Thursday, September 5, 2019

Tasmania, part 2 - into civilization?

As I mentioned in my last post, Queenstown, TAS is nothing like Queenstown, NZ. Or Queenstown, Maryland either. It was mined for gold and copper and the trees in the surrounding hills were all cut for lumber. It doesn't look very pretty, but it is a convenient stopping place when you are driving the west side of the island. And they have a good Pub there, as a beer was much needed after my prolonged driving "practice".  Had we planned this better, we would probably have headed a little to the west and stayed in Strahan, (pronounced STRAWN) a pretty town on a protected harbor. But no.
Hoping for better scenery out of Queenstown we turned east, climbing through some impressive hills and cresting along a gorgeous plateau with this view:

From there it was all downhill to Derwent Bridge and Lake St. Clair, the southern terminus of the Overland Track. This is not just some day hike, but a serious 7-10 day trek through the heart of Tasmania. My cousin (who leads treks in the Himalayas) had recently completed it and said it was "challenging".  Not for us!

From here it got increasingly less wild and more farmed, and we assumed more populated by wildlife as we saw these signs often -

We were now on the outskirts of Hobart, the largest city in Tasmania. It has an incredible history: of a penal colony, a trading post, and a jumping-off point for Antarctic exploration. We however were there for the wine, the cider, and the farm-to-table food.There are many "farm gate" produce stalls and eateries in the Huon Valley, south-west of Hobart, well worth the one hour drive. Well, it would be one hour, if we didn't stop at almost every stand...


Saturday, April 27, 2019

Tasmania - not QUITE the edge of the known world

Since I now live in Australia, I thought I better explore this massive country/continent some more. Next stop? Tasmania! It sounds so exotic, and no one I know has ever been there, including my Aussie husband. Since it is an island there are of course only 2 ways to get there. Airplanes, or car ferry, which we chose. "We can drive around the island!" I said. "We'll see a lot, I can get more practice driving and it will be an adventure!"
What I failed to take into account was that a lot of the roads - especially on the wild west side - were, shall we say, rustic. And we had a 'city' car; white, low riding, no 4 wheel drive.  It was an adventure, all right.
It started out quite pleasantly with a smooth sailing on the Spirit of Tasmania across Bass Straight, which is on the edge of the "Roaring 40s", a maritime region known for its fierce winds. But not that day!

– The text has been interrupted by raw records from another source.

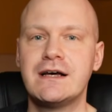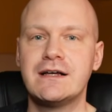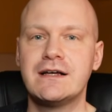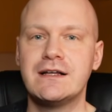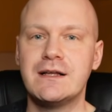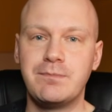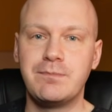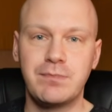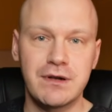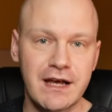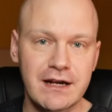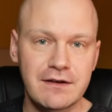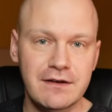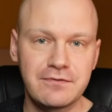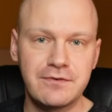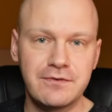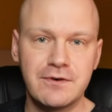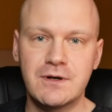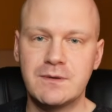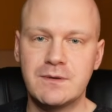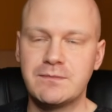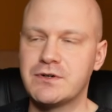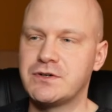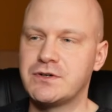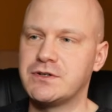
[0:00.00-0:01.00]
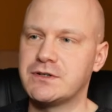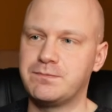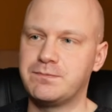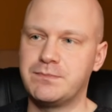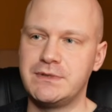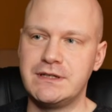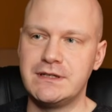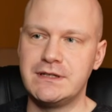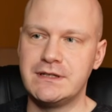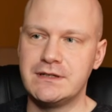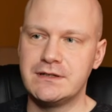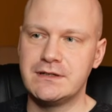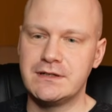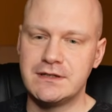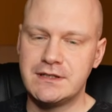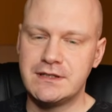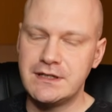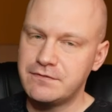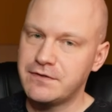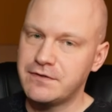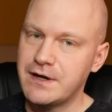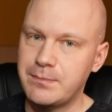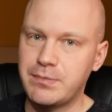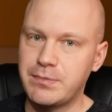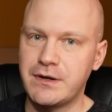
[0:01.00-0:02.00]
The platform could be a
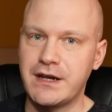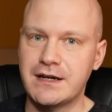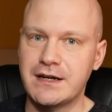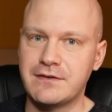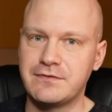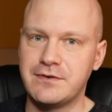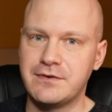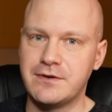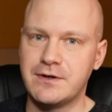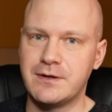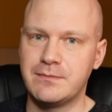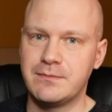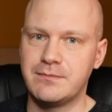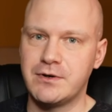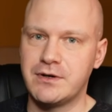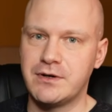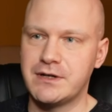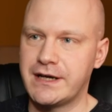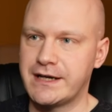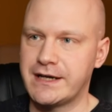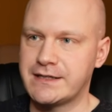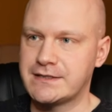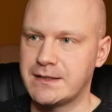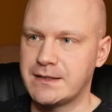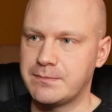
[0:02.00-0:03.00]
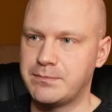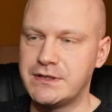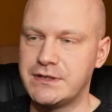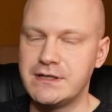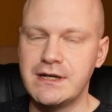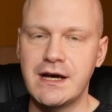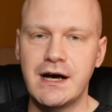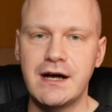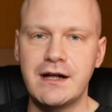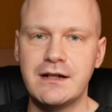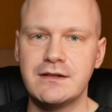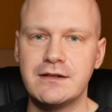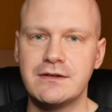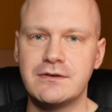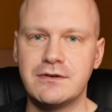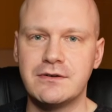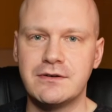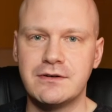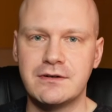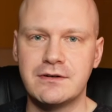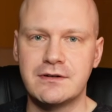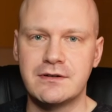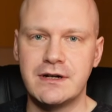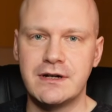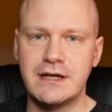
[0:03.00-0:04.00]
DeFi platform on XRPL
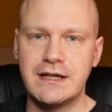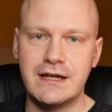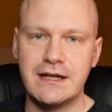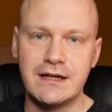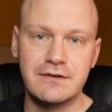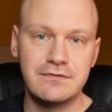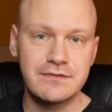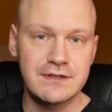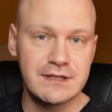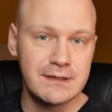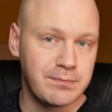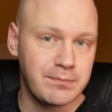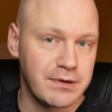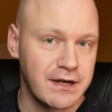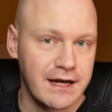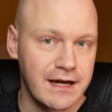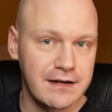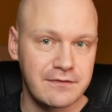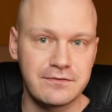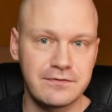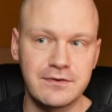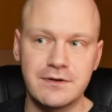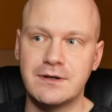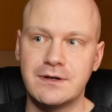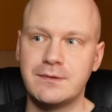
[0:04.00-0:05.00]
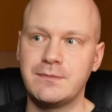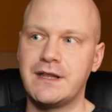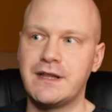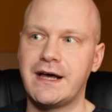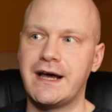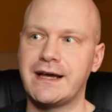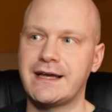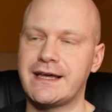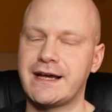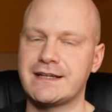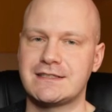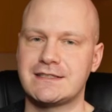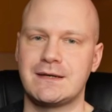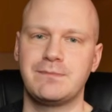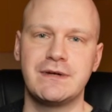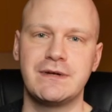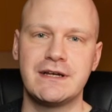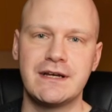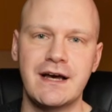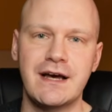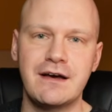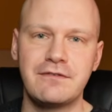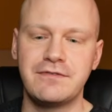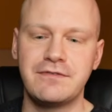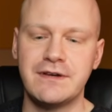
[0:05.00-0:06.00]
or an NFT platform like XRP
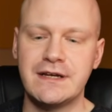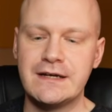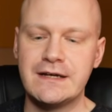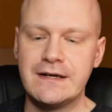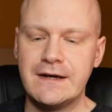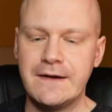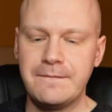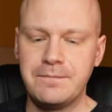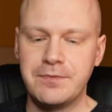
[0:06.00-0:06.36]
Cafe.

As soon as we disembarked in Devonport, I started searching for places where I could get up close and personal with a real live Tasmanian Devil. I knew they really weren't like the cartoon character but they still have an awesomely ferocious reputation. There are several wildlife parks and rehab centers on the island, fortunately one was just a few kilometers down the road. With my trusty Aussie navigator in the passenger seat, I pointed the car towards Wings Wildlife Park. After several detours down tiny winding roads, and a bit of time stuck behind cattle that were being herded to a pasture across the road, we arrived and found that we had the place almost entirely to ourselves. It was fabulous! They had Emus! They had Wombats! They had kangaroos that I could hand-feed! And they had Devils!!! We got there in time for feeding so got to see their incredibly powerful jaws at work. They looked a lot cuter than I expected...

After staying overnight in the quaint town of Wynyard we set out west, along the coast. Near Arthur River is a plaque on the coastal rocks that tells you there is nothing between you and South America but open ocean. It really made us realize how remote this was! Things really started to feel even more remote as we drove inland from that tiny town; the road was no longer paved, it had narrowed down to one-plus-a-bit lanes wide, and there were no signs at all. Fortunately it is the only road through this region so we weren't going to get lost, we hoped... 
After what seemed like days and days on this road (did I mention that I was driving, to get "practice"?) we arrived in the settlement of Corinna, on the banks of the Pieman River. There were two signs, one that pointed up a road saying that the bridge was 30+ kilometers away. The second sign looked more promising as it said there was a car ferry from that point. Just go into the Pub and inquire at the bar; if the bartender is not busy he will take you across. That's what I call service! And this was the ferry -

The road improved on the other side of the river and soon we arrived in Queenstown, which sadly is nothing like the place with the same name in New Zealand. We probably should have spent a little more time there though, as the history of mining in the area is quite interesting.